◆ **What needs to be done**: Give back only the lines in the records below from the one with "Frames from a" to the one with "(1814.24 s)", both inclusive, word for word.

START Extracted information

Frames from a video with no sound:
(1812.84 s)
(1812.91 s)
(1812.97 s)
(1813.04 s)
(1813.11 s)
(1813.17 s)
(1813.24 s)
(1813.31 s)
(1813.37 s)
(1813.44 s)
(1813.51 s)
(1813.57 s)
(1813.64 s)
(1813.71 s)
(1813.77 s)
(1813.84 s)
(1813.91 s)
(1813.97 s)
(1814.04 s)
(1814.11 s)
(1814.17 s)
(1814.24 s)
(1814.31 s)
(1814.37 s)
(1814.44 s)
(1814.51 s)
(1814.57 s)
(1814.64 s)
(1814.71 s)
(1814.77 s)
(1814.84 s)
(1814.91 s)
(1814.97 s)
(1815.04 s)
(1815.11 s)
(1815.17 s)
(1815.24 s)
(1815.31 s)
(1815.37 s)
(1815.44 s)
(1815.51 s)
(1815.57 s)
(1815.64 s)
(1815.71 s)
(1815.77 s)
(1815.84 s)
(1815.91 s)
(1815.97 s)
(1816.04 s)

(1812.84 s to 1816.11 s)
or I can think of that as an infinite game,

END Extracted information
START Extracted information

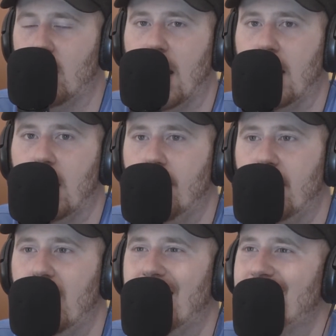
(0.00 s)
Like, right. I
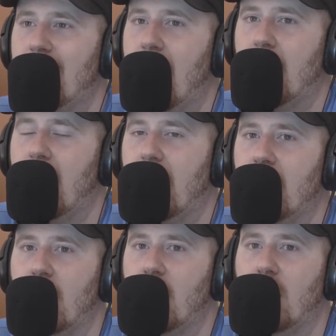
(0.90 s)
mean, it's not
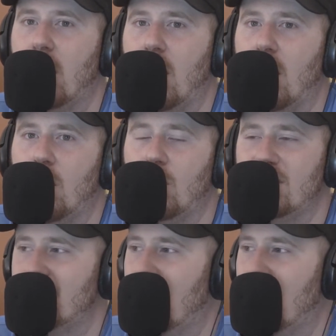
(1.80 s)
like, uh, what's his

END Extracted information

◆ **Solved exercise**:
Frames from a video with no sound:
(1812.84 s)
(1812.91 s)
(1812.97 s)
(1813.04 s)
(1813.11 s)
(1813.17 s)
(1813.24 s)
(1813.31 s)
(1813.37 s)
(1813.44 s)
(1813.51 s)
(1813.57 s)
(1813.64 s)
(1813.71 s)
(1813.77 s)
(1813.84 s)
(1813.91 s)
(1813.97 s)
(1814.04 s)
(1814.11 s)
(1814.17 s)
(1814.24 s)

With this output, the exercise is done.